MCL is a newer member of the Dectin-2 family that arises from Mincle gene duplication and responsible for phagocytosis, respiratory burst, and syk-dependent cytokine production (Table 1) [131,145]. MyD88 mediated signaling is responsible for MCL and Mincle expression on macrophage [146]. Again, MCL expression is upregulated upon microbial challenge and mainly functions through stimulating the expression of Mincle and its signaling [147,148]. Studies show that MCL deficient mice show impaired secretion of IL-1β, IL-6, MIP-2, as well as TNF-α upon TDM challenge [131,149]. Polymorphism in the MCL gene is responsible for the increasing susceptibility to pulmonary TB [150]. But Zhang and colleagues reported that MCL inhibits NF-κB mediated transcription of pro-inflammatory cytokines and subsequent NLRP3 inflammasome activation [151].

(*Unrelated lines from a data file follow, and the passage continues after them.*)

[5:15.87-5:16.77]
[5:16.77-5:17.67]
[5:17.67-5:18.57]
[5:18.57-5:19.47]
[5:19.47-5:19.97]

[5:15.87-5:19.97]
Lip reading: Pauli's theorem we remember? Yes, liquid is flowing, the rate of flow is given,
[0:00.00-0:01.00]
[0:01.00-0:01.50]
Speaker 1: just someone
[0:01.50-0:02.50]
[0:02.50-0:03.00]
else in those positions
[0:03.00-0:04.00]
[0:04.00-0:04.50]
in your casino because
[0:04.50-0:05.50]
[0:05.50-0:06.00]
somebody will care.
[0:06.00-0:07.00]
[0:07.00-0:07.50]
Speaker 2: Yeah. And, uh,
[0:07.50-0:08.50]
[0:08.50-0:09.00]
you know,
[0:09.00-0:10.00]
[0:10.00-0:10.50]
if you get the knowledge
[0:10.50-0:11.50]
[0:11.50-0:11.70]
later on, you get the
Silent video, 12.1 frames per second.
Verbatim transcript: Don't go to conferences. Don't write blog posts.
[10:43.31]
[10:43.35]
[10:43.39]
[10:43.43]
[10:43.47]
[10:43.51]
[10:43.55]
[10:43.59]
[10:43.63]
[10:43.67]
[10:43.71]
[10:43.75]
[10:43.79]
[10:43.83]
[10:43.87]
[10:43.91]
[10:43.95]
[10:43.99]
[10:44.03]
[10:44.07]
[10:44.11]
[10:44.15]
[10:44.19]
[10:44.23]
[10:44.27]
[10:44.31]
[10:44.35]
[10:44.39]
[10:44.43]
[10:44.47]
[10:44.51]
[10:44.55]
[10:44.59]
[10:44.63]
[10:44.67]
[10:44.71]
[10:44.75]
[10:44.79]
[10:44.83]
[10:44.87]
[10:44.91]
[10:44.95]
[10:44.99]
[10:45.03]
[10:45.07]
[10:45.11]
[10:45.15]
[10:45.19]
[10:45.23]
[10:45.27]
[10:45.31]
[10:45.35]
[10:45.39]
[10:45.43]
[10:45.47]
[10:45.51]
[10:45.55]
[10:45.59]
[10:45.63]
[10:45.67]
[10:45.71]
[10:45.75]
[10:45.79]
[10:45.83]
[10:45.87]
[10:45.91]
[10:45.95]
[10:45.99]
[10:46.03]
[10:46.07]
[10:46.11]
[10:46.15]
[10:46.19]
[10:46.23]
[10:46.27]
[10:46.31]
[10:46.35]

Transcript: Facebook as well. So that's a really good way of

DCAR is another receptor containing ITAM coupled FcRγ that recognizes mycobacterial PIMs and induces secretion of pro-inflammatory IL-12 and stimulates Th1 response by increasing IFN-γ (Table 1), but the mechanism is not fully understood [152].

Complement receptor 3, CR3 or CD11b, is upregulated upon Mtb infection and it recognizes mycobacterial LAM and PIM [153,154]. CR3 can induce both opsonic and non-opsonic phagocytosis in macrophages upon Mtb infection (Table 1) though they are not mandatory for host defense as an absence of CR3 does not alter the disease course in mice [155,156].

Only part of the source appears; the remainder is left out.